### Records for this exercise

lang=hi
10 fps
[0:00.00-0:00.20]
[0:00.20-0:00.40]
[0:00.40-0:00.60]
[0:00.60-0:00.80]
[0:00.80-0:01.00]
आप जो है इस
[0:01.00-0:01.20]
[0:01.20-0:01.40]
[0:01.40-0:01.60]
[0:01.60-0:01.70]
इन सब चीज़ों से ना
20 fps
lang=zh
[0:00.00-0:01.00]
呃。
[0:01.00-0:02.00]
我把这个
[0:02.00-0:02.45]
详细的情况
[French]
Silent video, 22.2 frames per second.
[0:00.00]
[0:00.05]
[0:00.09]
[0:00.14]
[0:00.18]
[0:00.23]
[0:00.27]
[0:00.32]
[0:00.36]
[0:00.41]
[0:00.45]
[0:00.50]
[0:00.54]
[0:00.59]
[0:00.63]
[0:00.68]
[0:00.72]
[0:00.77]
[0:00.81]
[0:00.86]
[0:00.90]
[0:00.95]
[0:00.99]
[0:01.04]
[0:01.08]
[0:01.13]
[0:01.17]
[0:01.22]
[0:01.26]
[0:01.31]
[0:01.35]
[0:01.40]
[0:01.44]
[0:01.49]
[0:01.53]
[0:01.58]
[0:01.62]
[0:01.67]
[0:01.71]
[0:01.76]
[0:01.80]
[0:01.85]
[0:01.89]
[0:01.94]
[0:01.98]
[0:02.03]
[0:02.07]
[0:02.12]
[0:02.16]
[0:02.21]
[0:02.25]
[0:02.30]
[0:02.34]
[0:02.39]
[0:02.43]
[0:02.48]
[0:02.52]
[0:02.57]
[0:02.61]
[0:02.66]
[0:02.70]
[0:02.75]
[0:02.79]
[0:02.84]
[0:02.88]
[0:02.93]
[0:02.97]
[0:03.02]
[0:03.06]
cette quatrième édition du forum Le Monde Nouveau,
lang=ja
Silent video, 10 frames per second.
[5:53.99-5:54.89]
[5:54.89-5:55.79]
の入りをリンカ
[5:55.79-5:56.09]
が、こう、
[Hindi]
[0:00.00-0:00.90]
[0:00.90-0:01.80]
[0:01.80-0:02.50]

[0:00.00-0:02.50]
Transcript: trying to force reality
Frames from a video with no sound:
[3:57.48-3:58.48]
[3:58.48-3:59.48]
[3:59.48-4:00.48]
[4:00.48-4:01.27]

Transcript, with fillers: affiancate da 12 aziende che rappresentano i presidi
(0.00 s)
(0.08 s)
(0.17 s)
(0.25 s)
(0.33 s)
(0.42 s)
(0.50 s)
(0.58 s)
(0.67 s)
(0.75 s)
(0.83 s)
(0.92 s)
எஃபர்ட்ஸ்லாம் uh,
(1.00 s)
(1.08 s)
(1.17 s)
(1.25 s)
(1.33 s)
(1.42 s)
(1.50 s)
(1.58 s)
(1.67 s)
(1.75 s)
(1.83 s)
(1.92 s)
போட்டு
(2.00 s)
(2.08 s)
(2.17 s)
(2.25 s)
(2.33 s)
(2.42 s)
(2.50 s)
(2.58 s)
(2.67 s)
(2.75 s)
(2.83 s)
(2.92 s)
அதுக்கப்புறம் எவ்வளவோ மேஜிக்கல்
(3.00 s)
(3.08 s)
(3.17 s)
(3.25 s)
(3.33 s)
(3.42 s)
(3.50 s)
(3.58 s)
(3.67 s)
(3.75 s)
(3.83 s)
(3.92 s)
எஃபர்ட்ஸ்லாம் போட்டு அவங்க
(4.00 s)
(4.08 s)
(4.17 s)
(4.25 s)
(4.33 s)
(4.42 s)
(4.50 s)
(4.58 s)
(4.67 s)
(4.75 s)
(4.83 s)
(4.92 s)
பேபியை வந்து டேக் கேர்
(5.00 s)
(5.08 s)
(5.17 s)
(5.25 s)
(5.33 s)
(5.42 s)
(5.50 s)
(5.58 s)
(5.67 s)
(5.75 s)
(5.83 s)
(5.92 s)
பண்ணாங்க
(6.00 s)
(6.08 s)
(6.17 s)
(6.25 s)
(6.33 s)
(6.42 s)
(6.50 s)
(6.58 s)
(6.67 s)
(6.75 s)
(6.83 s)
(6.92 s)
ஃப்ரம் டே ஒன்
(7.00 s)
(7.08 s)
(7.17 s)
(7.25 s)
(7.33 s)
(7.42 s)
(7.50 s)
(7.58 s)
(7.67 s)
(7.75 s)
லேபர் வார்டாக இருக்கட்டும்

######

■ **Activity**: Please return all of the records exactly as they appear.

■ **Task result**:
lang=hi
10 fps
[0:00.00-0:00.20]
[0:00.20-0:00.40]
[0:00.40-0:00.60]
[0:00.60-0:00.80]
[0:00.80-0:01.00]
आप जो है इस
[0:01.00-0:01.20]
[0:01.20-0:01.40]
[0:01.40-0:01.60]
[0:01.60-0:01.70]
इन सब चीज़ों से ना
20 fps
lang=zh
[0:00.00-0:01.00]
呃。
[0:01.00-0:02.00]
我把这个
[0:02.00-0:02.45]
详细的情况
[French]
Silent video, 22.2 frames per second.
[0:00.00]
[0:00.05]
[0:00.09]
[0:00.14]
[0:00.18]
[0:00.23]
[0:00.27]
[0:00.32]
[0:00.36]
[0:00.41]
[0:00.45]
[0:00.50]
[0:00.54]
[0:00.59]
[0:00.63]
[0:00.68]
[0:00.72]
[0:00.77]
[0:00.81]
[0:00.86]
[0:00.90]
[0:00.95]
[0:00.99]
[0:01.04]
[0:01.08]
[0:01.13]
[0:01.17]
[0:01.22]
[0:01.26]
[0:01.31]
[0:01.35]
[0:01.40]
[0:01.44]
[0:01.49]
[0:01.53]
[0:01.58]
[0:01.62]
[0:01.67]
[0:01.71]
[0:01.76]
[0:01.80]
[0:01.85]
[0:01.89]
[0:01.94]
[0:01.98]
[0:02.03]
[0:02.07]
[0:02.12]
[0:02.16]
[0:02.21]
[0:02.25]
[0:02.30]
[0:02.34]
[0:02.39]
[0:02.43]
[0:02.48]
[0:02.52]
[0:02.57]
[0:02.61]
[0:02.66]
[0:02.70]
[0:02.75]
[0:02.79]
[0:02.84]
[0:02.88]
[0:02.93]
[0:02.97]
[0:03.02]
[0:03.06]
cette quatrième édition du forum Le Monde Nouveau,
lang=ja
Silent video, 10 frames per second.
[5:53.99-5:54.89]
[5:54.89-5:55.79]
の入りをリンカ
[5:55.79-5:56.09]
が、こう、
[Hindi]
[0:00.00-0:00.90]
[0:00.90-0:01.80]
[0:01.80-0:02.50]

[0:00.00-0:02.50]
Transcript: trying to force reality
Frames from a video with no sound:
[3:57.48-3:58.48]
[3:58.48-3:59.48]
[3:59.48-4:00.48]
[4:00.48-4:01.27]

Transcript, with fillers: affiancate da 12 aziende che rappresentano i presidi
(0.00 s)
(0.08 s)
(0.17 s)
(0.25 s)
(0.33 s)
(0.42 s)
(0.50 s)
(0.58 s)
(0.67 s)
(0.75 s)
(0.83 s)
(0.92 s)
எஃபர்ட்ஸ்லாம் uh,
(1.00 s)
(1.08 s)
(1.17 s)
(1.25 s)
(1.33 s)
(1.42 s)
(1.50 s)
(1.58 s)
(1.67 s)
(1.75 s)
(1.83 s)
(1.92 s)
போட்டு
(2.00 s)
(2.08 s)
(2.17 s)
(2.25 s)
(2.33 s)
(2.42 s)
(2.50 s)
(2.58 s)
(2.67 s)
(2.75 s)
(2.83 s)
(2.92 s)
அதுக்கப்புறம் எவ்வளவோ மேஜிக்கல்
(3.00 s)
(3.08 s)
(3.17 s)
(3.25 s)
(3.33 s)
(3.42 s)
(3.50 s)
(3.58 s)
(3.67 s)
(3.75 s)
(3.83 s)
(3.92 s)
எஃபர்ட்ஸ்லாம் போட்டு அவங்க
(4.00 s)
(4.08 s)
(4.17 s)
(4.25 s)
(4.33 s)
(4.42 s)
(4.50 s)
(4.58 s)
(4.67 s)
(4.75 s)
(4.83 s)
(4.92 s)
பேபியை வந்து டேக் கேர்
(5.00 s)
(5.08 s)
(5.17 s)
(5.25 s)
(5.33 s)
(5.42 s)
(5.50 s)
(5.58 s)
(5.67 s)
(5.75 s)
(5.83 s)
(5.92 s)
பண்ணாங்க
(6.00 s)
(6.08 s)
(6.17 s)
(6.25 s)
(6.33 s)
(6.42 s)
(6.50 s)
(6.58 s)
(6.67 s)
(6.75 s)
(6.83 s)
(6.92 s)
ஃப்ரம் டே ஒன்
(7.00 s)
(7.08 s)
(7.17 s)
(7.25 s)
(7.33 s)
(7.42 s)
(7.50 s)
(7.58 s)
(7.67 s)
(7.75 s)
லேபர் வார்டாக இருக்கட்டும்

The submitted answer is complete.